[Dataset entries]
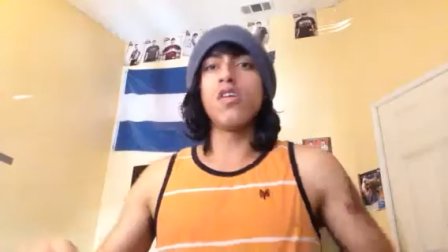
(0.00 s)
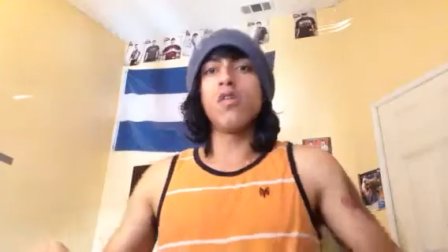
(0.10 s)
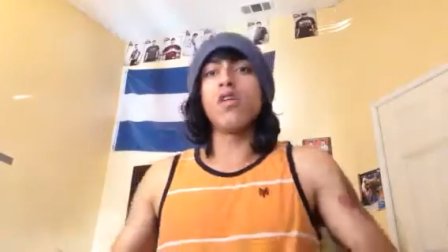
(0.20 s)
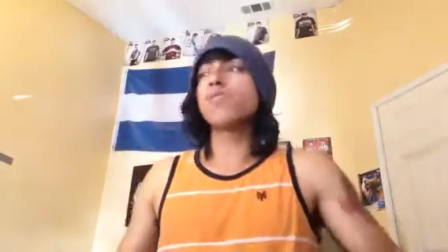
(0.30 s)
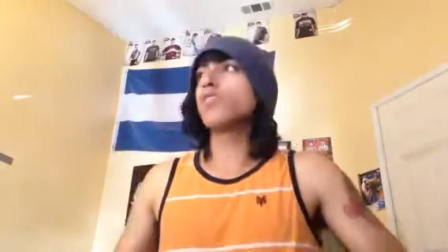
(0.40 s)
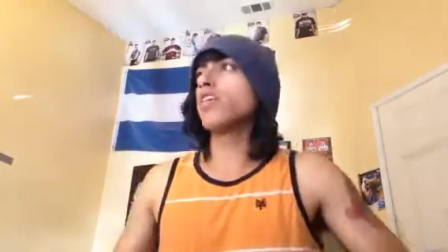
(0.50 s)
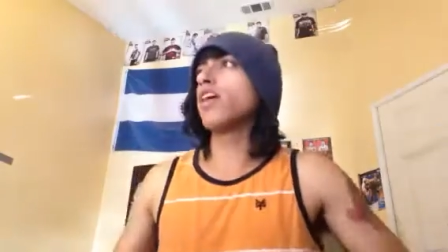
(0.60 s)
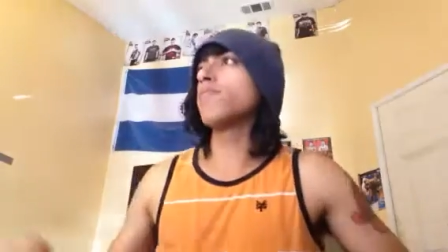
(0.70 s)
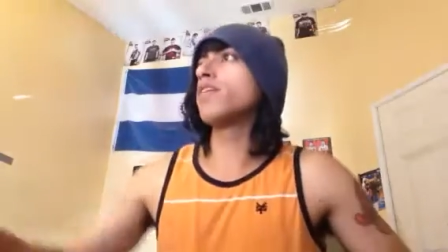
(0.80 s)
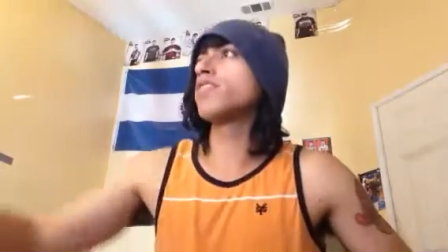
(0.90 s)
Yo, welcome to
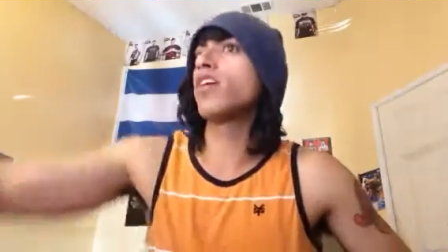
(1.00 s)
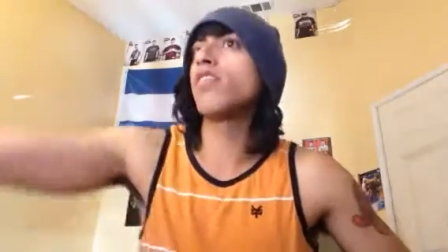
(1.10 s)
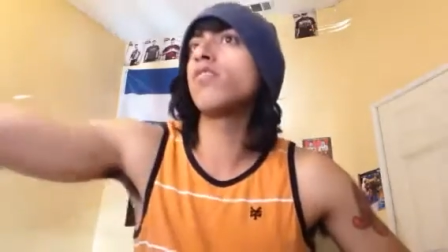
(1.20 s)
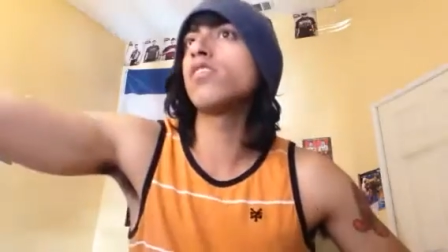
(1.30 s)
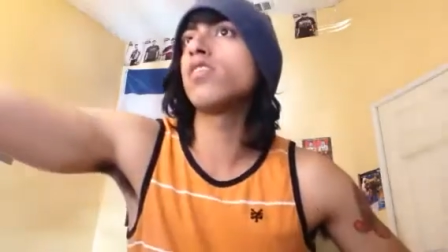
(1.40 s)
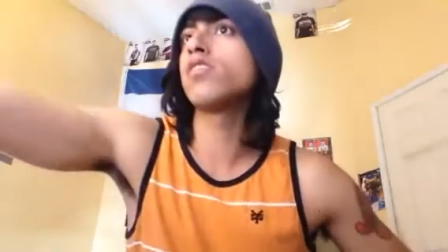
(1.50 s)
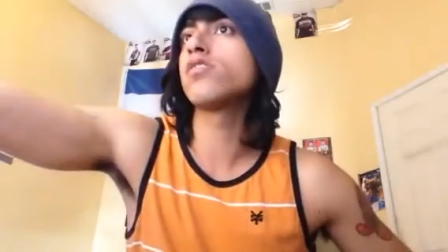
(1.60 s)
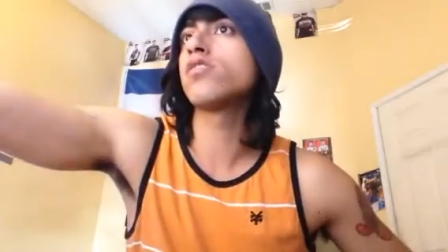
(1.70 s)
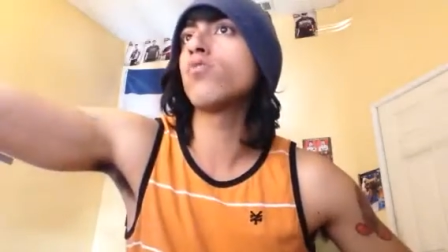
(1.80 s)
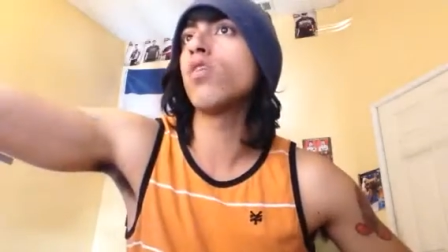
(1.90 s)
the Ant Man channel. It
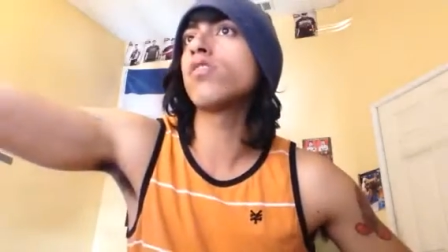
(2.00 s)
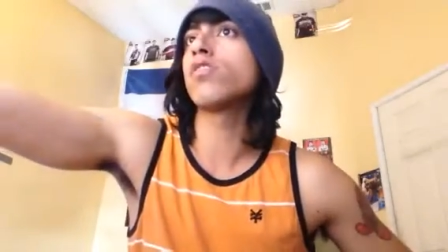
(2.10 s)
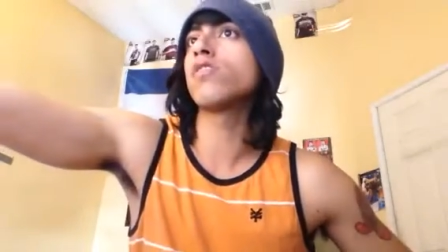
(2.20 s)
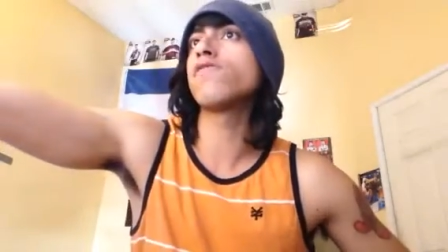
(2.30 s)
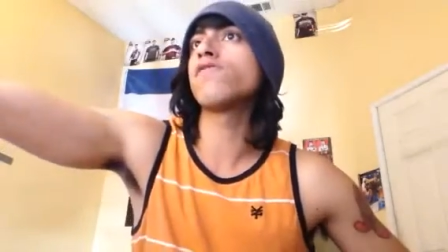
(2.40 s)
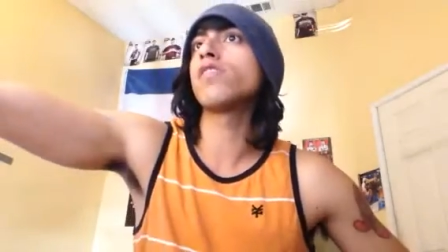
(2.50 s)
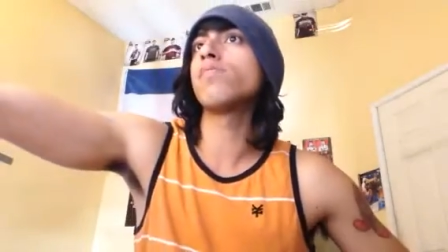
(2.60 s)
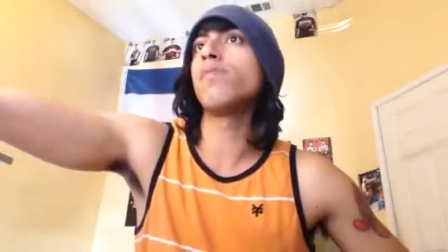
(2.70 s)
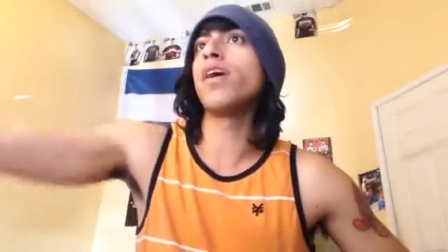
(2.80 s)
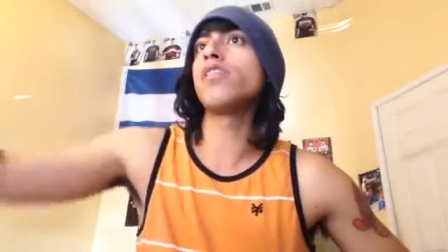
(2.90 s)
is the 12th of
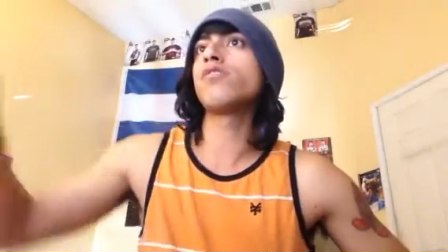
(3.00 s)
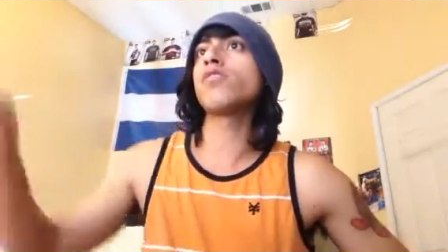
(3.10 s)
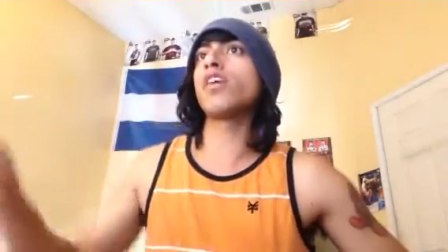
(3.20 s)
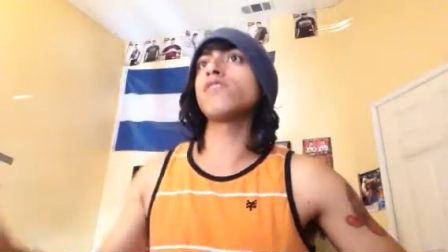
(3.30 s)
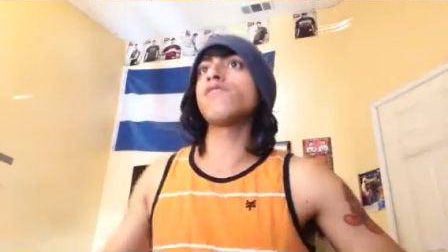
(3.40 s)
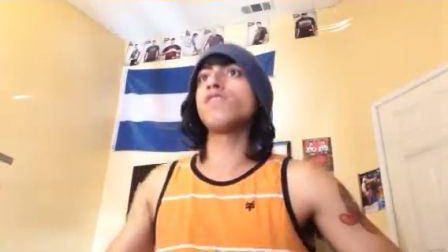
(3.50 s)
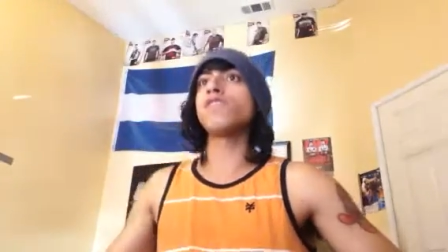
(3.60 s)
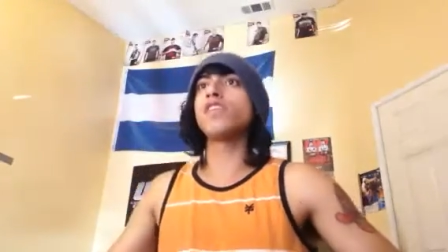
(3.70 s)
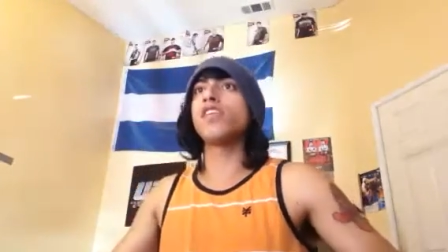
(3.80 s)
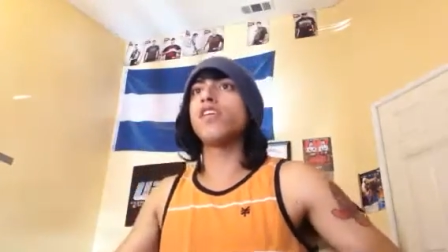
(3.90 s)
May
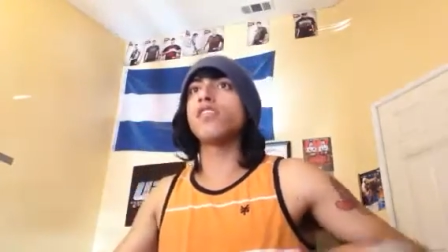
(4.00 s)
2015.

▶ _WORK REQUIRED_:
Apart from the pictures, return every entry above exactly as given.

▶ _FINISHED TASK_:
(0.00 s)
(0.10 s)
(0.20 s)
(0.30 s)
(0.40 s)
(0.50 s)
(0.60 s)
(0.70 s)
(0.80 s)
(0.90 s)
Yo, welcome to
(1.00 s)
(1.10 s)
(1.20 s)
(1.30 s)
(1.40 s)
(1.50 s)
(1.60 s)
(1.70 s)
(1.80 s)
(1.90 s)
the Ant Man channel. It
(2.00 s)
(2.10 s)
(2.20 s)
(2.30 s)
(2.40 s)
(2.50 s)
(2.60 s)
(2.70 s)
(2.80 s)
(2.90 s)
is the 12th of
(3.00 s)
(3.10 s)
(3.20 s)
(3.30 s)
(3.40 s)
(3.50 s)
(3.60 s)
(3.70 s)
(3.80 s)
(3.90 s)
May
(4.00 s)
2015.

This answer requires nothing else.